_What to work on_:
All of the lines below need to be copied exactly, apart from the pictures.

##### Exercise data #####

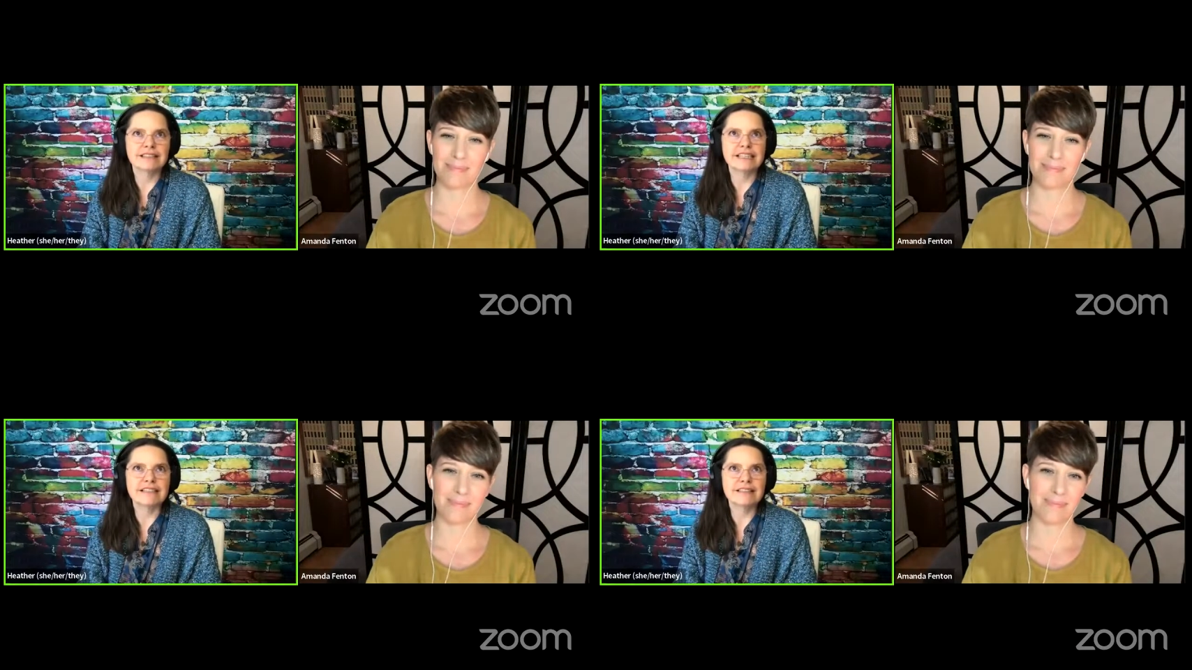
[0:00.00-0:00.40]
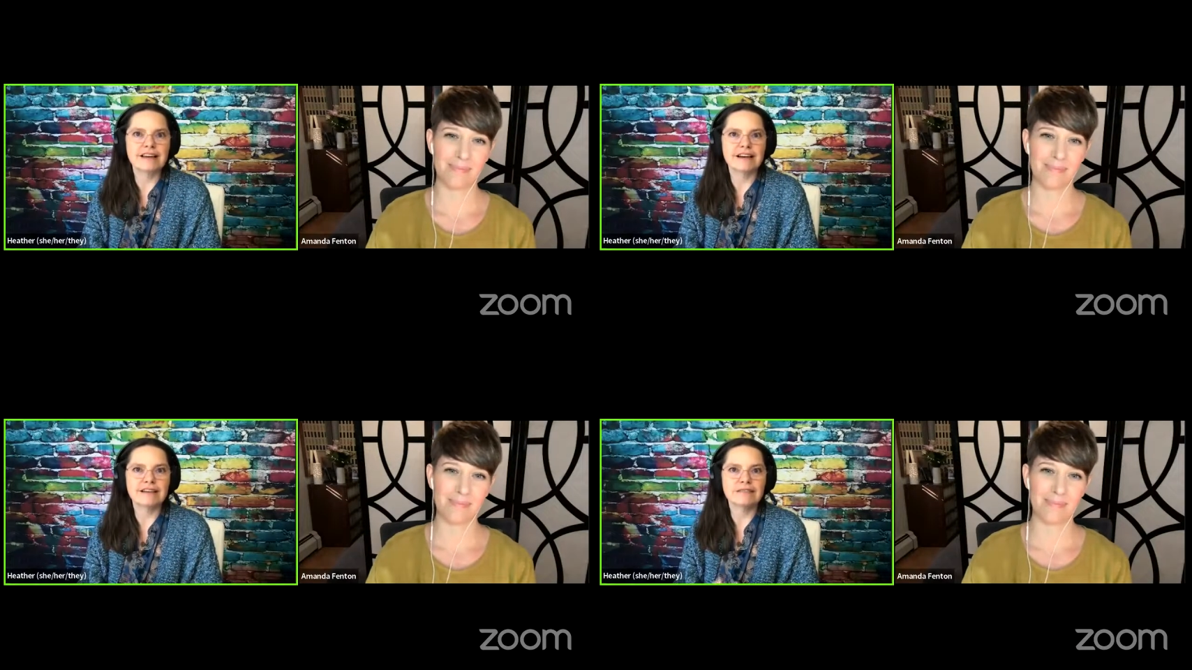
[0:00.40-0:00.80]
Speaker 1: lend
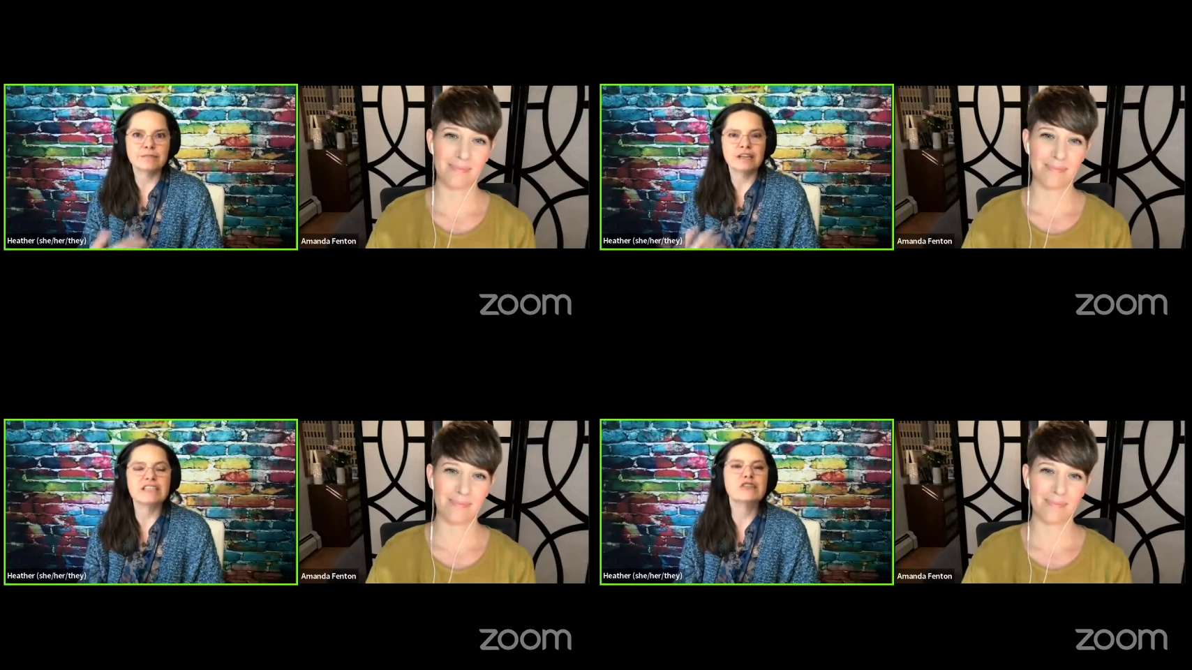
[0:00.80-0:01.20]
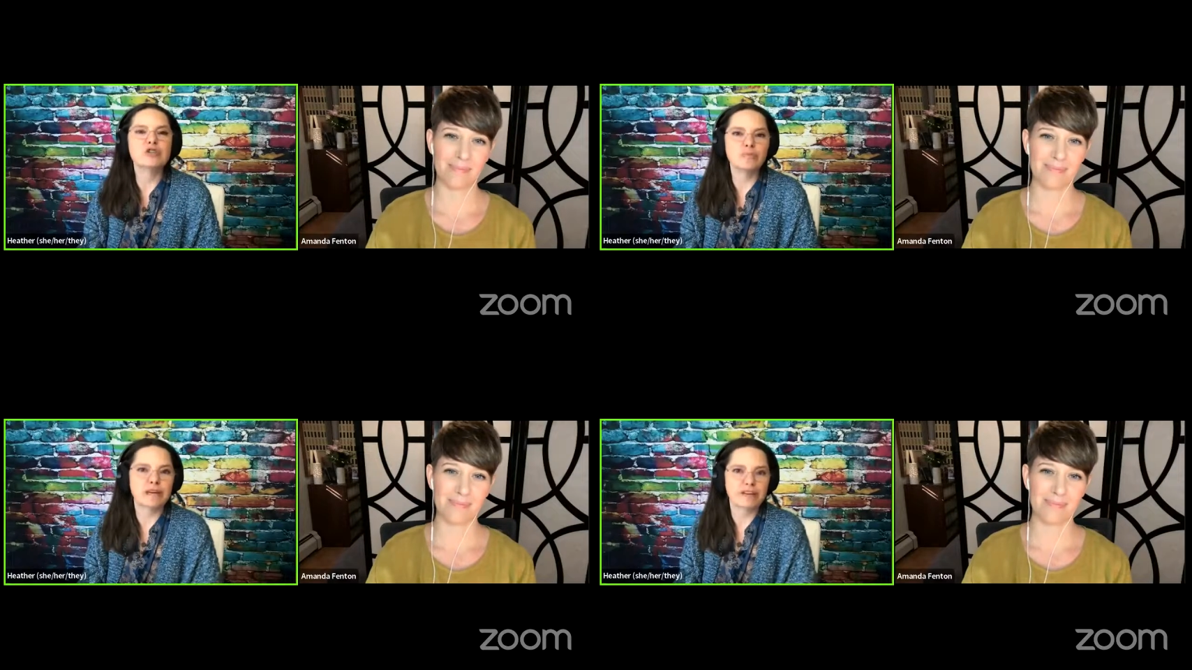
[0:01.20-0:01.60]
uh,
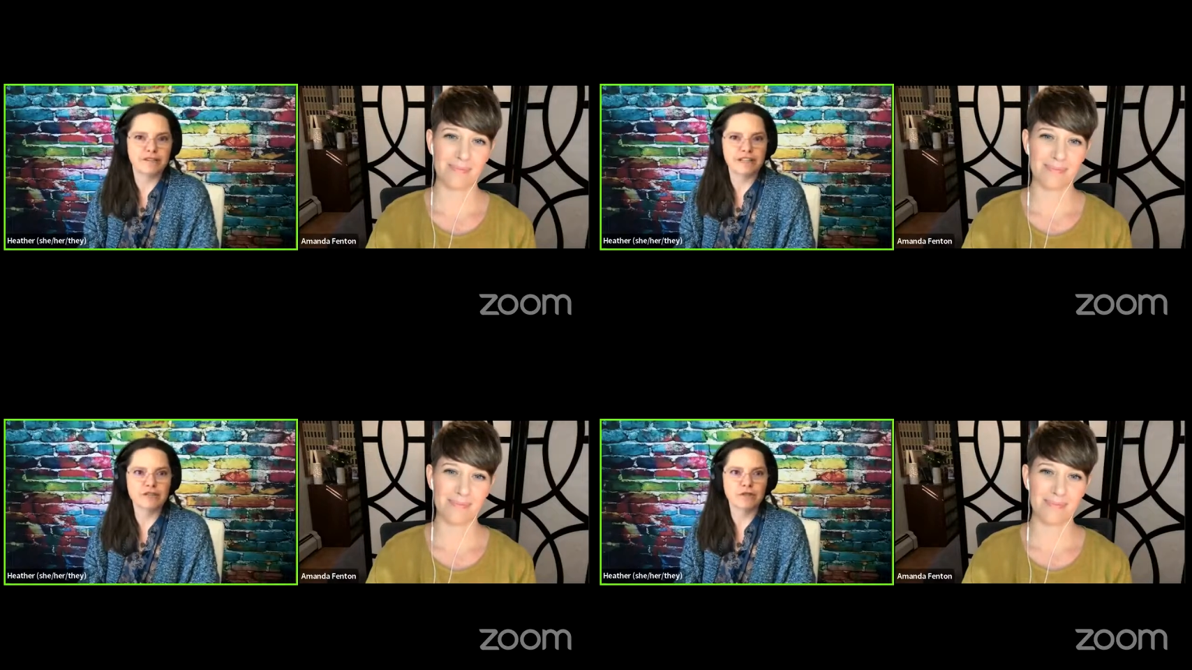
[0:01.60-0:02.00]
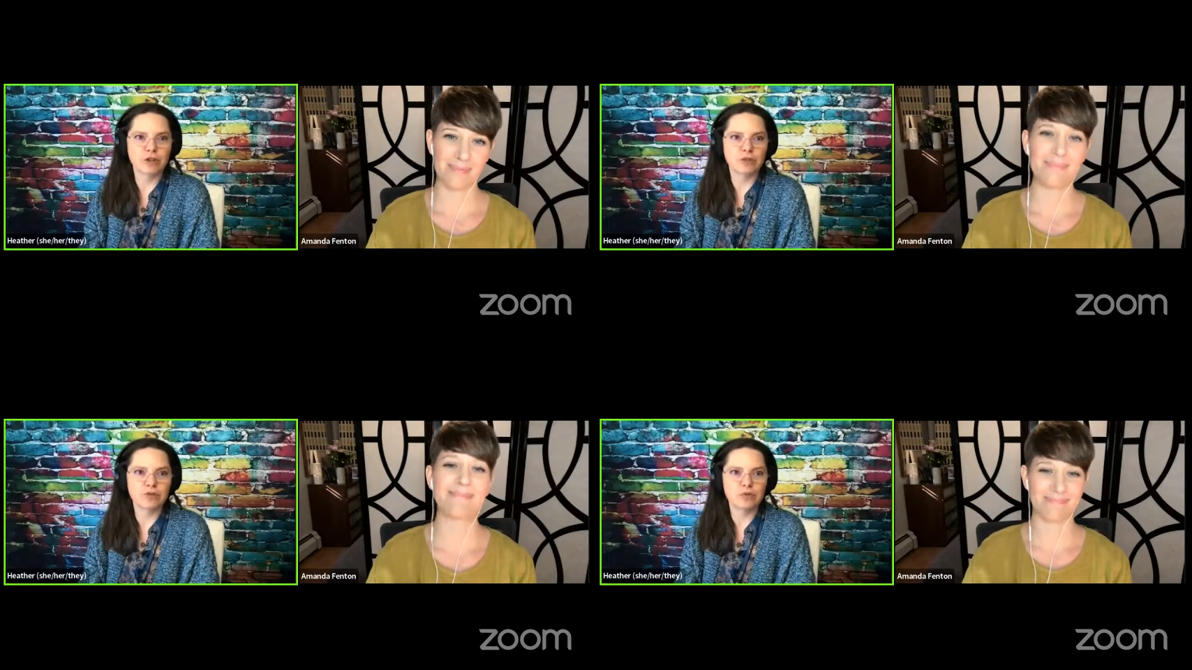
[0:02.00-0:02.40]
additional benefits for
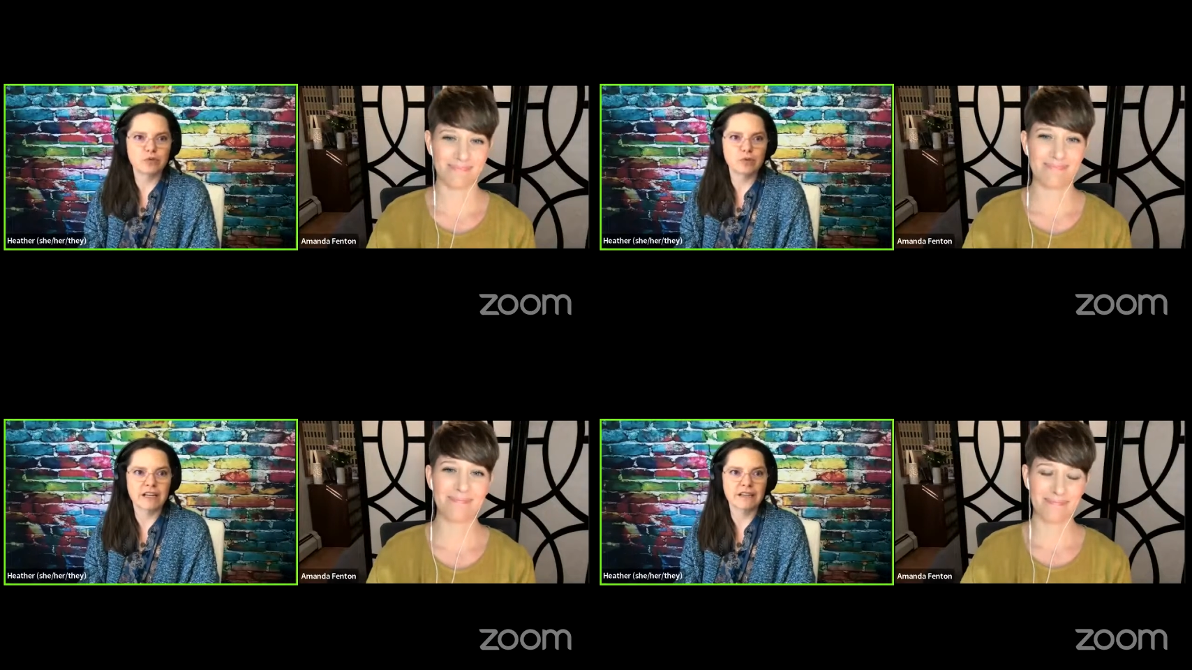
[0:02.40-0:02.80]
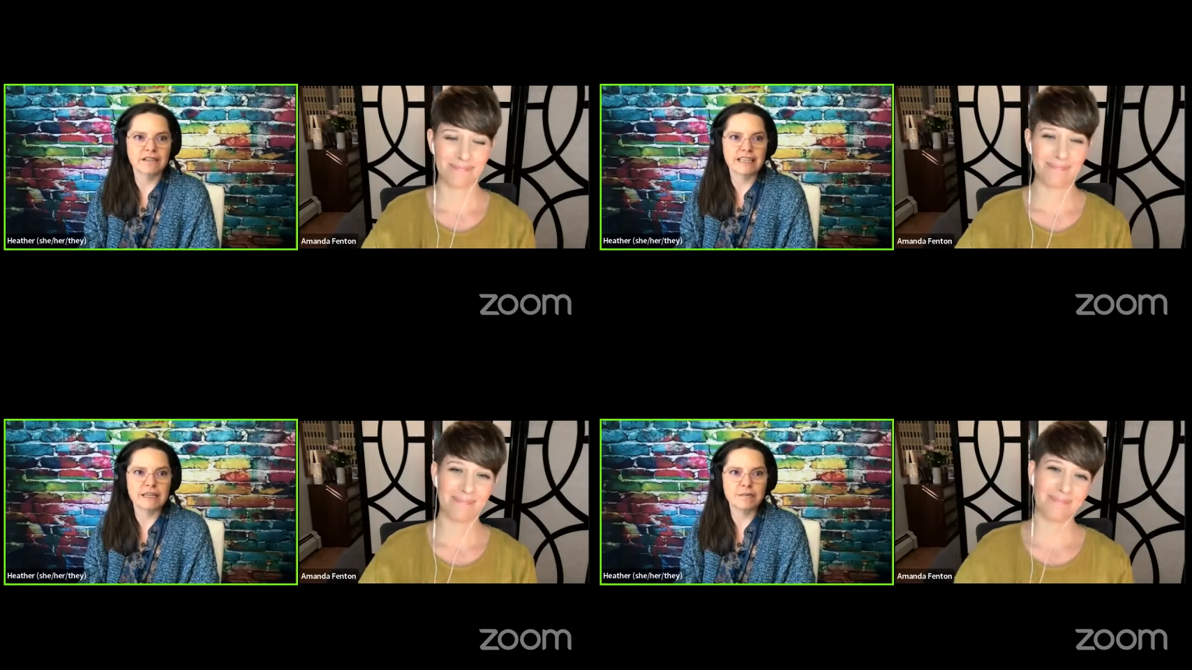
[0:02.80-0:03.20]
those who want to
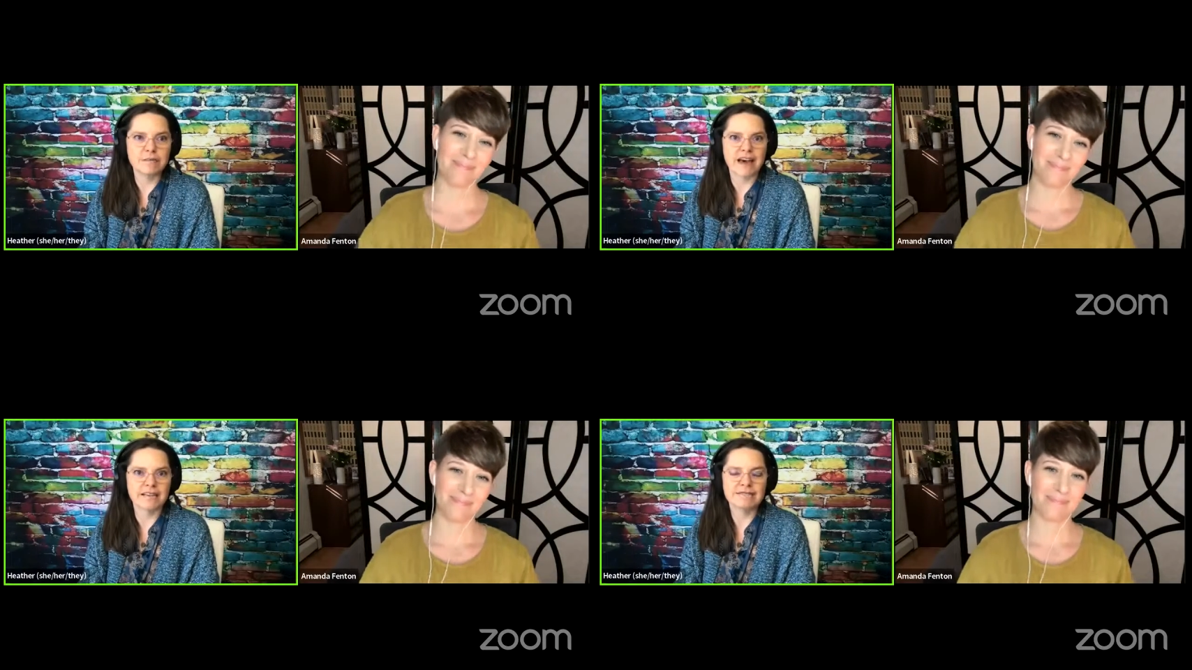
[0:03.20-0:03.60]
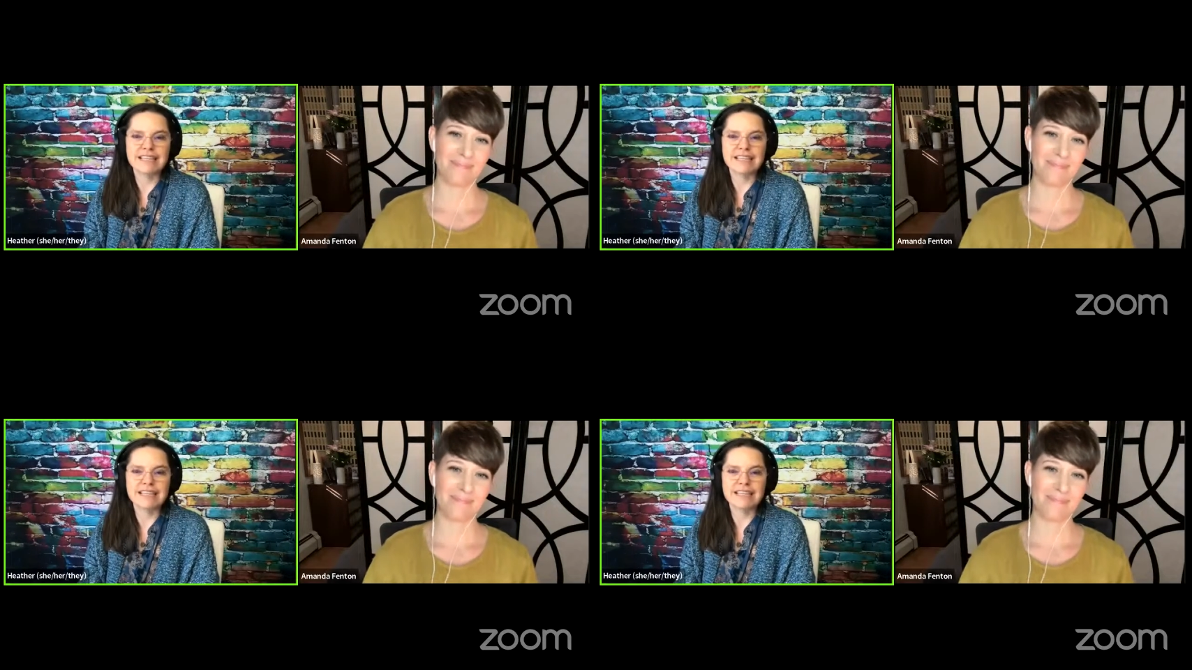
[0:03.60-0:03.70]
keep that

#####

_Final answer_:
[0:00.00-0:00.40]
[0:00.40-0:00.80]
Speaker 1: lend
[0:00.80-0:01.20]
[0:01.20-0:01.60]
uh,
[0:01.60-0:02.00]
[0:02.00-0:02.40]
additional benefits for
[0:02.40-0:02.80]
[0:02.80-0:03.20]
those who want to
[0:03.20-0:03.60]
[0:03.60-0:03.70]
keep that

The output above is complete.